O Regresso da Economia da Grande Depressão

Em inglês, chama-se layaway mas é muito provável que exista um nome português para esta maneira de comprar em prestações que não implica dívida ou juros. O comprador paga um custo de adesão e uma entrada inicial, seguida de pagamentos mensais sem juros, mas só leva o produto quando o tiver acabado de pagar. Entretanto, o vendedor compromete-se a guardá-lo – daí o nome layaway, ou pôr de parte, guardar. Se o comprador mudar de ideias, recebe o seu dinheiro de volta menos o custo de adesão e por vezes uma multa.

O processo tornou-se popular na América depois da Grande Depressão, como maneira de poupar dinheiro para um fim específico sem recorrer a crédito e sem as tentações inerentes a tê-lo no banco ou debaixo do colchão. Com o tempo e numa economia que se apoiava cada vez mais na dívida das famílias, no “leve já, pague depois”, foi-se tornando obsoleto, mas a crise actual ressuscitou-o.

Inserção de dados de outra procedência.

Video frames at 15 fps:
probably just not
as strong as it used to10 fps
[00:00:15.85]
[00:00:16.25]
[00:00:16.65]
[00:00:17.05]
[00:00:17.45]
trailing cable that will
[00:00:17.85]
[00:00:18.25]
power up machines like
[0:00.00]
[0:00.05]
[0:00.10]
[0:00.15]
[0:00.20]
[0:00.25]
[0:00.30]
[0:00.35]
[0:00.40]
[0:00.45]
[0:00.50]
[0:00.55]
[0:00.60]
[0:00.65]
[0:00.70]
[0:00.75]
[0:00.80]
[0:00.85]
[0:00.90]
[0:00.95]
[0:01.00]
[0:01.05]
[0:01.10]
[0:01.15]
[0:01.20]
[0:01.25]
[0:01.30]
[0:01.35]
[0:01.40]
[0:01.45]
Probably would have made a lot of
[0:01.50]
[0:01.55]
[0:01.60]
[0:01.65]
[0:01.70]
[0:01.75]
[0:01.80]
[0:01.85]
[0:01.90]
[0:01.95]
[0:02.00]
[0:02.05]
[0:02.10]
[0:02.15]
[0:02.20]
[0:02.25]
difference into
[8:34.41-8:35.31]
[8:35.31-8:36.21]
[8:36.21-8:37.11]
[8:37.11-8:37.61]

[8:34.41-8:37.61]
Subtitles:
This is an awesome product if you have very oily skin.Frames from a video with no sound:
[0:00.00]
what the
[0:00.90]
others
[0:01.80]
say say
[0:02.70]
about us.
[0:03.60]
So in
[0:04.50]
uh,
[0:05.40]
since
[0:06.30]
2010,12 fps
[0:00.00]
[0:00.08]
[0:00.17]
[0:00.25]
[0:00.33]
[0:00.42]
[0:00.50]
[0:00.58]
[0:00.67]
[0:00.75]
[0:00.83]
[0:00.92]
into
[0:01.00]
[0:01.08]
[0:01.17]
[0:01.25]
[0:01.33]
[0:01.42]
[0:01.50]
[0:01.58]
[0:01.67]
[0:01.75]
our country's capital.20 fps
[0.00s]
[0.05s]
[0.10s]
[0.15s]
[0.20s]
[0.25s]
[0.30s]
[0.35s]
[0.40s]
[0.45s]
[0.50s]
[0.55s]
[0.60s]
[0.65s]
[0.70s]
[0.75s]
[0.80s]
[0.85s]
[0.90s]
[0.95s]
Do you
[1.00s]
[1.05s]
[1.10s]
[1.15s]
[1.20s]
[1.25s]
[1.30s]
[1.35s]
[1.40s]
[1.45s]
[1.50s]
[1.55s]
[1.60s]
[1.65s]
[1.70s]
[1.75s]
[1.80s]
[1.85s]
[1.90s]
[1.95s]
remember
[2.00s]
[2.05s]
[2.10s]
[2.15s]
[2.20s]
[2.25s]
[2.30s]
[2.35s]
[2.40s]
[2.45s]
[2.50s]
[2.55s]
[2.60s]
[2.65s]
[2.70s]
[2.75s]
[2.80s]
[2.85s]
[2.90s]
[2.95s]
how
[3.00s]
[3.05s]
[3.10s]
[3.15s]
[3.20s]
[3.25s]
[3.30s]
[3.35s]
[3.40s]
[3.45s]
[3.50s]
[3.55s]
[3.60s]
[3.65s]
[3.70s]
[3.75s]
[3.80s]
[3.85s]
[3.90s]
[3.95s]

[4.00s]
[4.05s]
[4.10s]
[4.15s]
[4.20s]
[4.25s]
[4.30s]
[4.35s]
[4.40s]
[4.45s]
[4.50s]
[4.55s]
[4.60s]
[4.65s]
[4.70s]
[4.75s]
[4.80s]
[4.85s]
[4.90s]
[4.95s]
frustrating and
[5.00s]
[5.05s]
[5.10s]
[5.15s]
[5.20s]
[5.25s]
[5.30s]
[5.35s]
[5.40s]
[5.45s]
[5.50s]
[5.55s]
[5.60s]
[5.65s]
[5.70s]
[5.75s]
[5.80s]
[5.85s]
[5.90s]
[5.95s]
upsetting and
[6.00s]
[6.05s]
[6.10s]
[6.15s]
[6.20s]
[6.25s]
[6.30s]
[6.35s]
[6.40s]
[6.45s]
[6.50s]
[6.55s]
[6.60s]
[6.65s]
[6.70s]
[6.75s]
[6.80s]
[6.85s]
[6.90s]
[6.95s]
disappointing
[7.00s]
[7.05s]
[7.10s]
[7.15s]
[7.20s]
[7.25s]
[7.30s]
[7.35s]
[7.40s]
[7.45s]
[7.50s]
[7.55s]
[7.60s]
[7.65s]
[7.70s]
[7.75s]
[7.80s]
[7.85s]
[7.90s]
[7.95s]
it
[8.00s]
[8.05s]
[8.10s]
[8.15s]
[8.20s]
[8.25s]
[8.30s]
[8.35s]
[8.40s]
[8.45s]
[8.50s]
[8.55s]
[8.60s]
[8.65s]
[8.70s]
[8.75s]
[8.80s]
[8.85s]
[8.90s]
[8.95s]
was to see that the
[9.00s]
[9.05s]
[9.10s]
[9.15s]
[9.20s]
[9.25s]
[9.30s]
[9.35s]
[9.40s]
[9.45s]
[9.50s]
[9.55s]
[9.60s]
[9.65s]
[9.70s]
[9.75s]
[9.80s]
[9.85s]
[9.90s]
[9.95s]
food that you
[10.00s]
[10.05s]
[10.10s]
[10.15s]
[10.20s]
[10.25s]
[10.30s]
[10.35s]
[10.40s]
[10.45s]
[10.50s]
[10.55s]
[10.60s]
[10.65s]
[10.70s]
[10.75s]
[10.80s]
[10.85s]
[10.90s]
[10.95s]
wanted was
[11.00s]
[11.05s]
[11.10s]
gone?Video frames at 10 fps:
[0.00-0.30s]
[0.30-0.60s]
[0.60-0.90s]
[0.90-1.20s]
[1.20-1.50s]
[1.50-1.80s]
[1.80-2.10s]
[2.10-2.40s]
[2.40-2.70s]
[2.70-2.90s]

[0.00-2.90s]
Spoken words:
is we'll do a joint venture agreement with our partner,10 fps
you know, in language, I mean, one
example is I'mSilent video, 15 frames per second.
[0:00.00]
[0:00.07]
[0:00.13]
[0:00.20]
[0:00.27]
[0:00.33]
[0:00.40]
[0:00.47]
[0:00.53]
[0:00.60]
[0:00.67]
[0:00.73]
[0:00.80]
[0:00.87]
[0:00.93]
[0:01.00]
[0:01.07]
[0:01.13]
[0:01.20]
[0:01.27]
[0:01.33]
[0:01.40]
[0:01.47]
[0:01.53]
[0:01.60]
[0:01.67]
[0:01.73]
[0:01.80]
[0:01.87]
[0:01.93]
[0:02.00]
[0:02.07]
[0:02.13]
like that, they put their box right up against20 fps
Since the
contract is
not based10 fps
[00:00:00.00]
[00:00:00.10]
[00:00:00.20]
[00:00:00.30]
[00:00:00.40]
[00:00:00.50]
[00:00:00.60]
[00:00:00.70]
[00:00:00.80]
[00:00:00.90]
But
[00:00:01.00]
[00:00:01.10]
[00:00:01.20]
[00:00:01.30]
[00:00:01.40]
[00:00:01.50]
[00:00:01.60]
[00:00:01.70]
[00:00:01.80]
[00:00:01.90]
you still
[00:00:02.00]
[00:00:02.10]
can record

É caso para perguntar – mais uma vez – se não irão ressuscitar também outros sistemas de pagamento típicos de economias mais pobres com uma aversão moral ao endividamento?

Filed under: Crítica, Cultura, Economia, Política, Prontuário da Crise

2 Responses

  1. não é só isso que vai voltar
    se este coelho por lá continuar:

    conversas em família para nos moralizar
    uma polícia internacional para o estado defender
    malas de cartão para o povo emigrar
    já no programa do coelho devem estar
    só já não temos colónias para “pela pátria morrer”
    mas já temos autoestradas até a vista perder…
    e os capitais, até agora por todos mal espalhados, a duas ou três familias irão retroceder.

  2. niko diz:

    O Layaway não me parece um processo muito eficaz, pelo menos tendo em conta a velocidade a que coisas como os consumer electronics ( geralmente com obsolescência programada) caem no mercado. Em alguns casos as pessoas arriscam-se a comprar um produto em 12 suaves prestações mensais, para no fim terem algo que se encontra desactualizado em uma ou duas gerações.

    Mais interessante, embora de natureza completamente distinta, seria assistir a um regresso de métodos como a auto-redução (autoreduction), em voga durante os anos 70 em Itália, em que os membros de uma comunidade se organizam tendo em vista a redução do preço de um determinado serviço ou produto.